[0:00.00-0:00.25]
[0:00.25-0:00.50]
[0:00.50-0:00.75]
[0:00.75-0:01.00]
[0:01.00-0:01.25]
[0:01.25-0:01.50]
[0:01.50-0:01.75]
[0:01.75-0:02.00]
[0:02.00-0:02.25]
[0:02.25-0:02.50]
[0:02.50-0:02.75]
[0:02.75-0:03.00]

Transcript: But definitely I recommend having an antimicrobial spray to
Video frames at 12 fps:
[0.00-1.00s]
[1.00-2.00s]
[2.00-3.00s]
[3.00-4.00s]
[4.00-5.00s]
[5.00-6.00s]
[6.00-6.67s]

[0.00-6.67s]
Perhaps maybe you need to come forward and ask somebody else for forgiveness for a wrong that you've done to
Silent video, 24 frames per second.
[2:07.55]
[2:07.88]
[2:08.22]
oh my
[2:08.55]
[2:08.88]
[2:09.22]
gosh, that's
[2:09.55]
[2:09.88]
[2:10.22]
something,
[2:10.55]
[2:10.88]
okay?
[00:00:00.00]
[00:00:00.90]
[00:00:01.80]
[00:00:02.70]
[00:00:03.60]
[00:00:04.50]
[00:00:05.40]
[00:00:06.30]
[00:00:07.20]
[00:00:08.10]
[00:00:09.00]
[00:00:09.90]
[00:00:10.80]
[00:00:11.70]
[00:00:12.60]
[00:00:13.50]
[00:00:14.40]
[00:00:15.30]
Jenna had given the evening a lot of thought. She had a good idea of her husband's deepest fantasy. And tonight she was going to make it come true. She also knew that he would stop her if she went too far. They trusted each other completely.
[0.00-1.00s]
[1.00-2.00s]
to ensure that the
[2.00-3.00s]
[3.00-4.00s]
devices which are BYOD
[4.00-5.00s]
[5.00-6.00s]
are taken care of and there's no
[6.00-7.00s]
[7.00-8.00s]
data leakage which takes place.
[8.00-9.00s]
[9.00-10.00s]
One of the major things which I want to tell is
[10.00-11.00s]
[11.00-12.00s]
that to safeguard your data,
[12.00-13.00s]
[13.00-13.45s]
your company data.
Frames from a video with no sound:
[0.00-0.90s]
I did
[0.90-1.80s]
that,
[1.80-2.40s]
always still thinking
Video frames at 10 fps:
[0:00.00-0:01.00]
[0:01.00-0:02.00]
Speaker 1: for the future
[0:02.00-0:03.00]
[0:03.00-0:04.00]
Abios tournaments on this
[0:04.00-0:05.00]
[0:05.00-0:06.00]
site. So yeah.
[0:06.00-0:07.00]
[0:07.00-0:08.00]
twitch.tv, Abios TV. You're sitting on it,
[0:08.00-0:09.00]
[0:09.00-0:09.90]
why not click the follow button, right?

ASSIGNMENT →
What you write must match the material above exactly and in full.

OUTPUT OF THE TASK →
[0:00.00-0:00.25]
[0:00.25-0:00.50]
[0:00.50-0:00.75]
[0:00.75-0:01.00]
[0:01.00-0:01.25]
[0:01.25-0:01.50]
[0:01.50-0:01.75]
[0:01.75-0:02.00]
[0:02.00-0:02.25]
[0:02.25-0:02.50]
[0:02.50-0:02.75]
[0:02.75-0:03.00]

Transcript: But definitely I recommend having an antimicrobial spray to
Video frames at 12 fps:
[0.00-1.00s]
[1.00-2.00s]
[2.00-3.00s]
[3.00-4.00s]
[4.00-5.00s]
[5.00-6.00s]
[6.00-6.67s]

[0.00-6.67s]
Perhaps maybe you need to come forward and ask somebody else for forgiveness for a wrong that you've done to
Silent video, 24 frames per second.
[2:07.55]
[2:07.88]
[2:08.22]
oh my
[2:08.55]
[2:08.88]
[2:09.22]
gosh, that's
[2:09.55]
[2:09.88]
[2:10.22]
something,
[2:10.55]
[2:10.88]
okay?
[00:00:00.00]
[00:00:00.90]
[00:00:01.80]
[00:00:02.70]
[00:00:03.60]
[00:00:04.50]
[00:00:05.40]
[00:00:06.30]
[00:00:07.20]
[00:00:08.10]
[00:00:09.00]
[00:00:09.90]
[00:00:10.80]
[00:00:11.70]
[00:00:12.60]
[00:00:13.50]
[00:00:14.40]
[00:00:15.30]
Jenna had given the evening a lot of thought. She had a good idea of her husband's deepest fantasy. And tonight she was going to make it come true. She also knew that he would stop her if she went too far. They trusted each other completely.
[0.00-1.00s]
[1.00-2.00s]
to ensure that the
[2.00-3.00s]
[3.00-4.00s]
devices which are BYOD
[4.00-5.00s]
[5.00-6.00s]
are taken care of and there's no
[6.00-7.00s]
[7.00-8.00s]
data leakage which takes place.
[8.00-9.00s]
[9.00-10.00s]
One of the major things which I want to tell is
[10.00-11.00s]
[11.00-12.00s]
that to safeguard your data,
[12.00-13.00s]
[13.00-13.45s]
your company data.
Frames from a video with no sound:
[0.00-0.90s]
I did
[0.90-1.80s]
that,
[1.80-2.40s]
always still thinking
Video frames at 10 fps:
[0:00.00-0:01.00]
[0:01.00-0:02.00]
Speaker 1: for the future
[0:02.00-0:03.00]
[0:03.00-0:04.00]
Abios tournaments on this
[0:04.00-0:05.00]
[0:05.00-0:06.00]
site. So yeah.
[0:06.00-0:07.00]
[0:07.00-0:08.00]
twitch.tv, Abios TV. You're sitting on it,
[0:08.00-0:09.00]
[0:09.00-0:09.90]
why not click the follow button, right?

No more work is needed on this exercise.